╭──

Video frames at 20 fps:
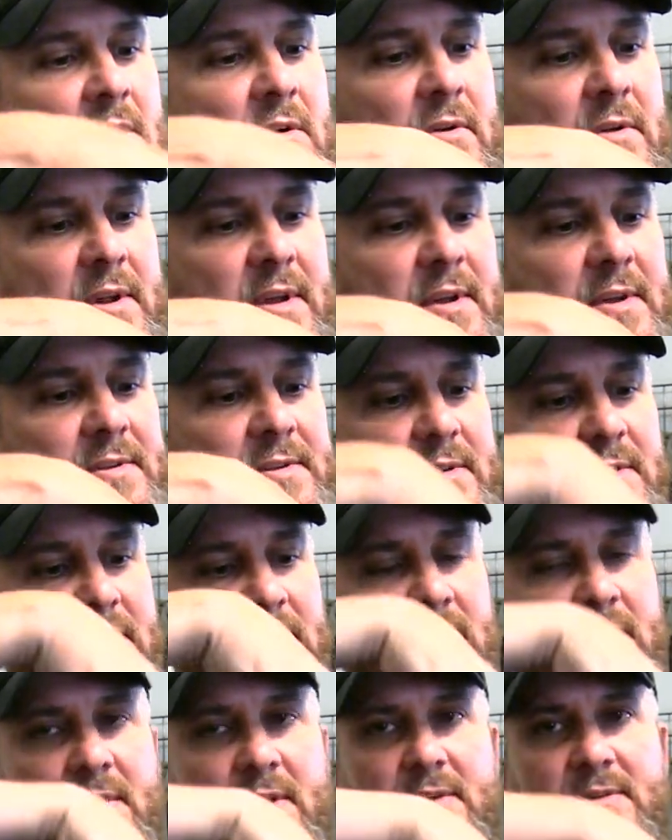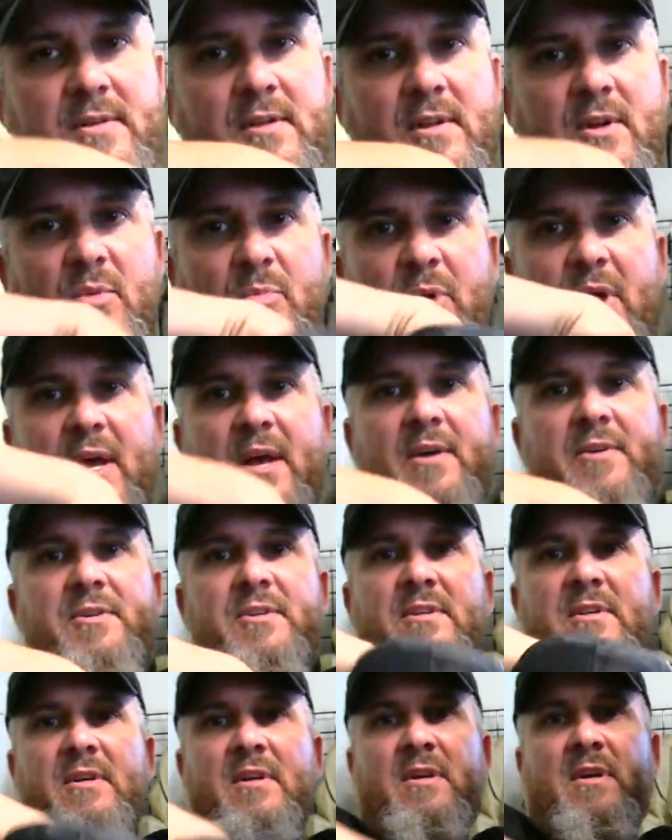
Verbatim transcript: All it is is a little pouch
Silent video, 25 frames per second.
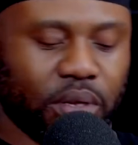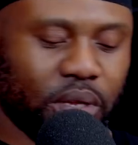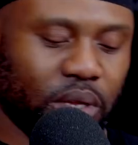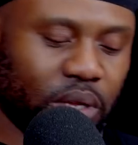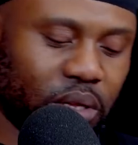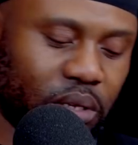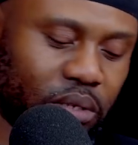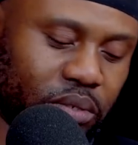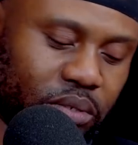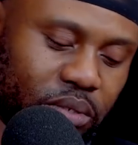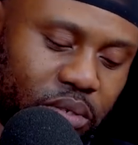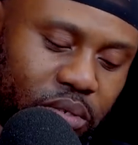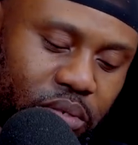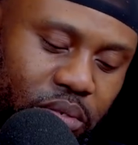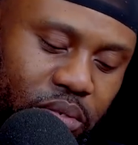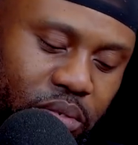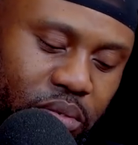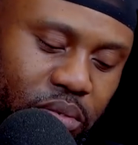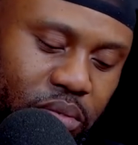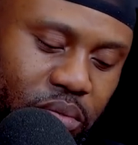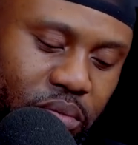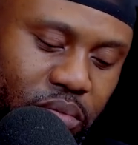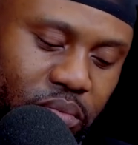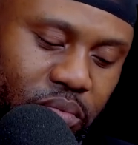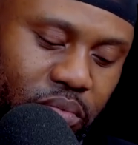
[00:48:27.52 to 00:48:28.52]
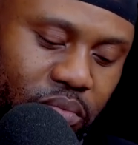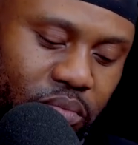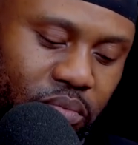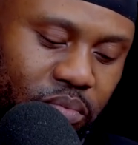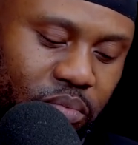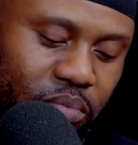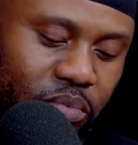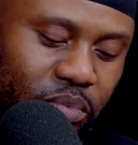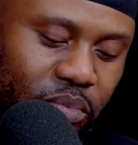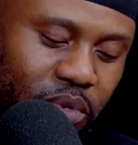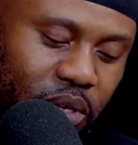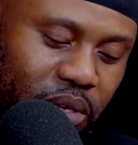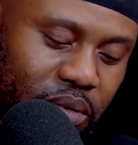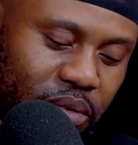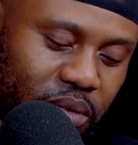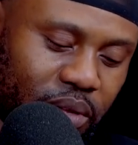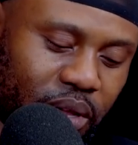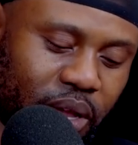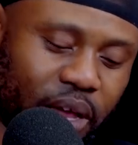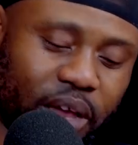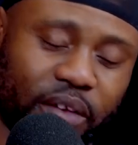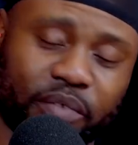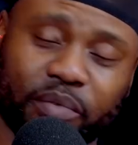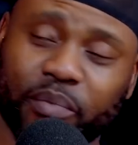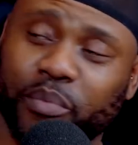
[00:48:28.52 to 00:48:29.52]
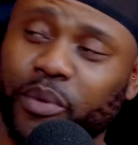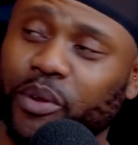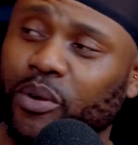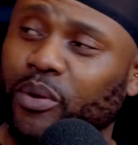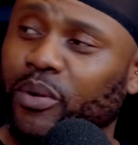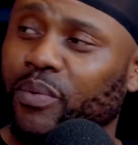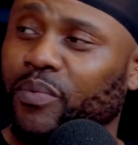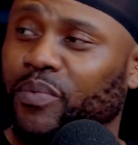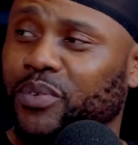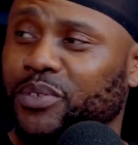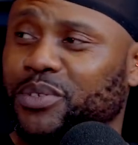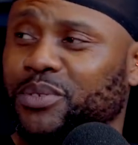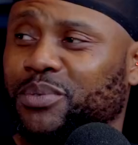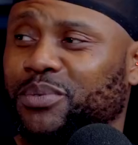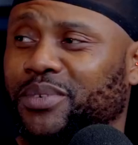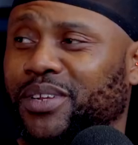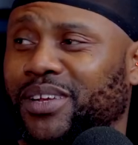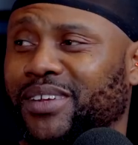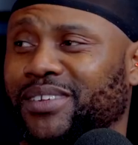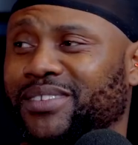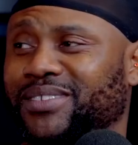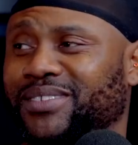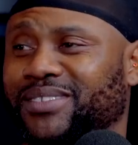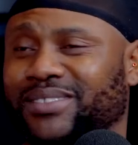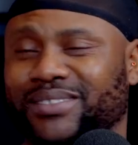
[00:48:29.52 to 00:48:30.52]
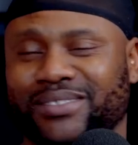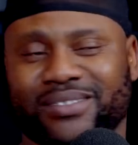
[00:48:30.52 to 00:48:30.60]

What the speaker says: Hey, dog. I haven't been home for 2 days.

╰──

- **Task instructions**: Restate each entry exactly, omitting pictures.

- **Problem solution**:
Video frames at 20 fps:
Verbatim transcript: All it is is a little pouch
Silent video, 25 frames per second.
[00:48:27.52 to 00:48:28.52]
[00:48:28.52 to 00:48:29.52]
[00:48:29.52 to 00:48:30.52]
[00:48:30.52 to 00:48:30.60]

What the speaker says: Hey, dog. I haven't been home for 2 days.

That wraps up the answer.